The work isn’t key‑pushing pixels; it’s:

  • Negotiating constraints between roles that all live in your head.
  • Translating business nuance into deterministic instructions.
  • Spot-checking AI output like a slightly paranoid auditor—because trusting AI blindly is how you end up debugging at 3 AM (trust me on this one)., not a pair‑programmer.

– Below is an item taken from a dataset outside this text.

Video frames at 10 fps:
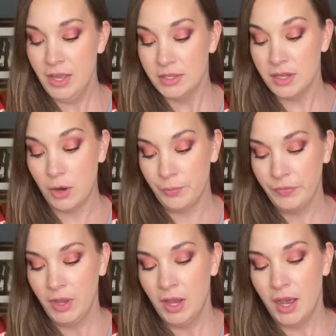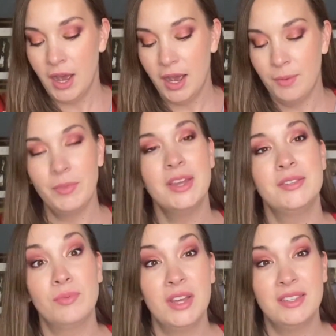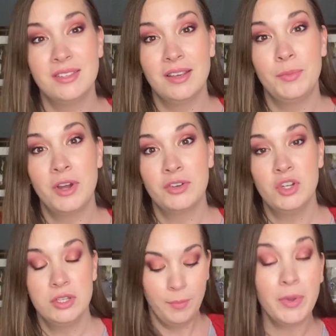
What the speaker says: So it's obnoxious.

If that sounds like Business Architect meets Dev Lead, welcome to 2025. (See also my AI‑as‑Infrastructure and Quiet Leadership essays for the broader leadership context.)


8  Recommendations

  1. Price the learning curve. Assume 25–50% of first‑month credits are tuition.
  2. Sprint‑gate on architecture. No feature sprints until schema + auth are locked.
  3. Write prompts like contracts. If a junior dev can’t implement it, the AI won’t either.
  4. Build rollback paths. Keep manual checkpoints so a bad prompt doesn’t brick the branch.
  5. Budget by role, not feature. Allocate credits/time to “Data integrity” the same way you would to “Landing page.”
  6. Instrument early. Stand up basic monitoring/logging so performance regressions and runaway credit burns surface before they hurt.
  7. Track prompt versions in Git. Commit each substantive prompt iteration alongside code so you can diff intent, revert misfires, and share reproducible context with collaborators.

9  Where This Leaves Us

AI tooling shifts cost from labor to clarity. You still pay; the invoice just arrives as credit burn and cognitive load.

I’ll run the next build with half the credits and double the upfront rigor. If it works, great. If not, at least the failure will be cheaper—and better documented.

Field notes end. Where might your hidden tuition costs be? Feedback welcome.